Could you return, exactly as written, every line from the one containing "[00:00:04.35]" through the last line of the entries below, leaving out the pictures?

(Dataset entries)
──────────
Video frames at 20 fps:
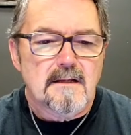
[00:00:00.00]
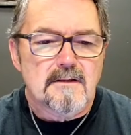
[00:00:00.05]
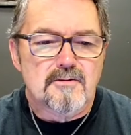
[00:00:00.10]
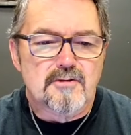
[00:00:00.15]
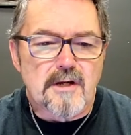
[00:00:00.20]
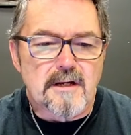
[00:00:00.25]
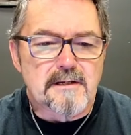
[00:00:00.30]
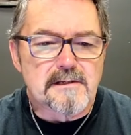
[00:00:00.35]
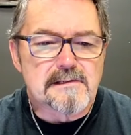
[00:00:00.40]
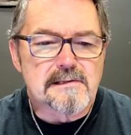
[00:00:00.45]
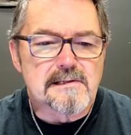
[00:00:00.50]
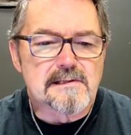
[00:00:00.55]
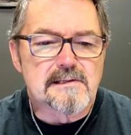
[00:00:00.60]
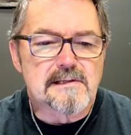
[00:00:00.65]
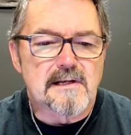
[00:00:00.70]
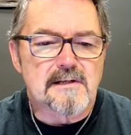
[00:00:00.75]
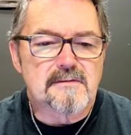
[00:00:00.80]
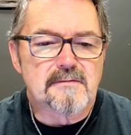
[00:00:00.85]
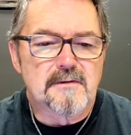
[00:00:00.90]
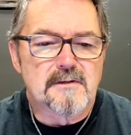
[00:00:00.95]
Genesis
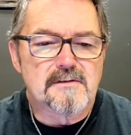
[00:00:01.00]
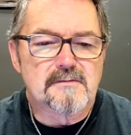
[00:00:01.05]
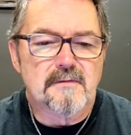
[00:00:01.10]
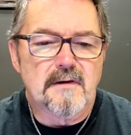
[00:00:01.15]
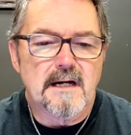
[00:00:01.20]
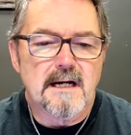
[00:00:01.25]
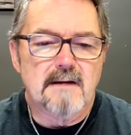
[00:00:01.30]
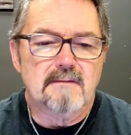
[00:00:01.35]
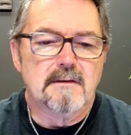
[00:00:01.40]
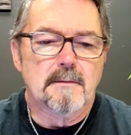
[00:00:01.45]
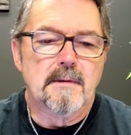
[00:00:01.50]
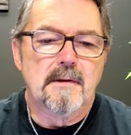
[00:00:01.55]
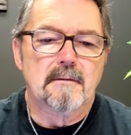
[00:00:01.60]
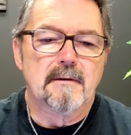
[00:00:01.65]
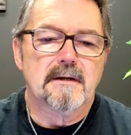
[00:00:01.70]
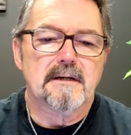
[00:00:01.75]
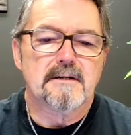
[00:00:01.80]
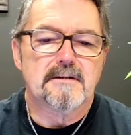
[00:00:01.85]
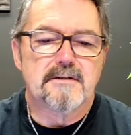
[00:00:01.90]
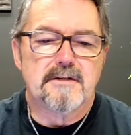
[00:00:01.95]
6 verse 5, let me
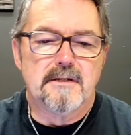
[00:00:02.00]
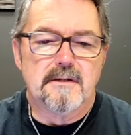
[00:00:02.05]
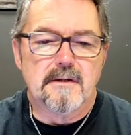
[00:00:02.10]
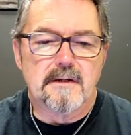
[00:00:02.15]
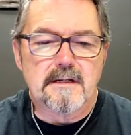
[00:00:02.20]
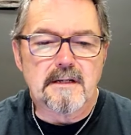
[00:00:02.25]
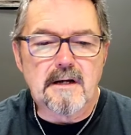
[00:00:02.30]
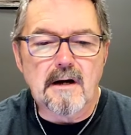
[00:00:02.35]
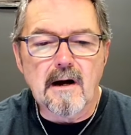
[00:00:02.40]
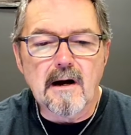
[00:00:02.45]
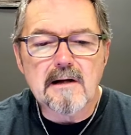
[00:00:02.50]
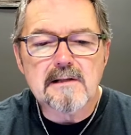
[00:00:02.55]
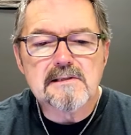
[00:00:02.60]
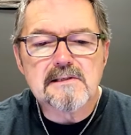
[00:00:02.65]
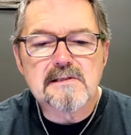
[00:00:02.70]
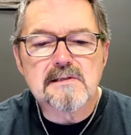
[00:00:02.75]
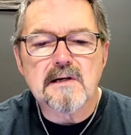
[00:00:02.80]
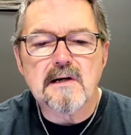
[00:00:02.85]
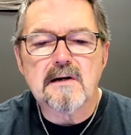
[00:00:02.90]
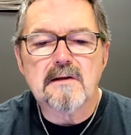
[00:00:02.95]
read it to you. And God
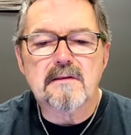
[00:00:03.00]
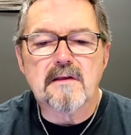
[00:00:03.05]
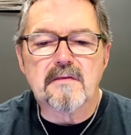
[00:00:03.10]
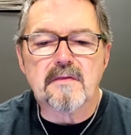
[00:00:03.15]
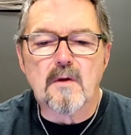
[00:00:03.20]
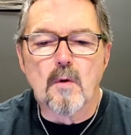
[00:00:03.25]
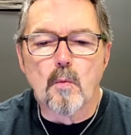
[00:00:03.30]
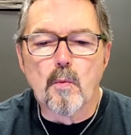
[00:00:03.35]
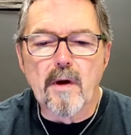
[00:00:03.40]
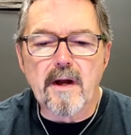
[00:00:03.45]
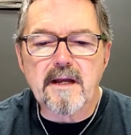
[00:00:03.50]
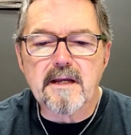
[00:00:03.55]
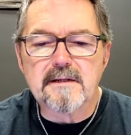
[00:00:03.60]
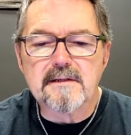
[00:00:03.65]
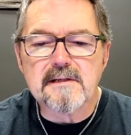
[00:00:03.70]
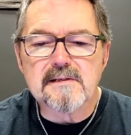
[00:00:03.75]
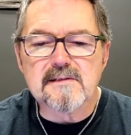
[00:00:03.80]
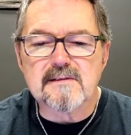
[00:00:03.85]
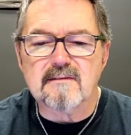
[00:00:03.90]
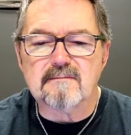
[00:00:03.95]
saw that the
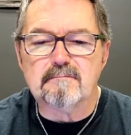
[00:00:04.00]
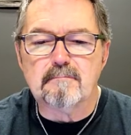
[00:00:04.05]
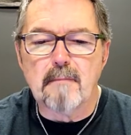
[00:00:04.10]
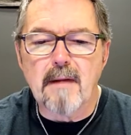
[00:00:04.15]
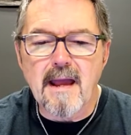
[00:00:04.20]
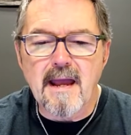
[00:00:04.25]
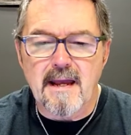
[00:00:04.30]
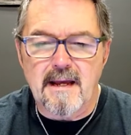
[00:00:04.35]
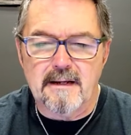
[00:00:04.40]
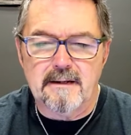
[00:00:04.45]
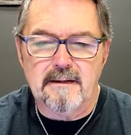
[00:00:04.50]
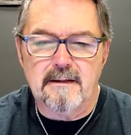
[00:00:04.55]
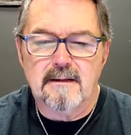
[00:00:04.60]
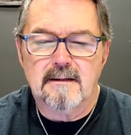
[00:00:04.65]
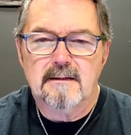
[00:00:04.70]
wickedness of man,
──────────
Answer section =>
[00:00:04.35]
[00:00:04.40]
[00:00:04.45]
[00:00:04.50]
[00:00:04.55]
[00:00:04.60]
[00:00:04.65]
[00:00:04.70]
wickedness of man,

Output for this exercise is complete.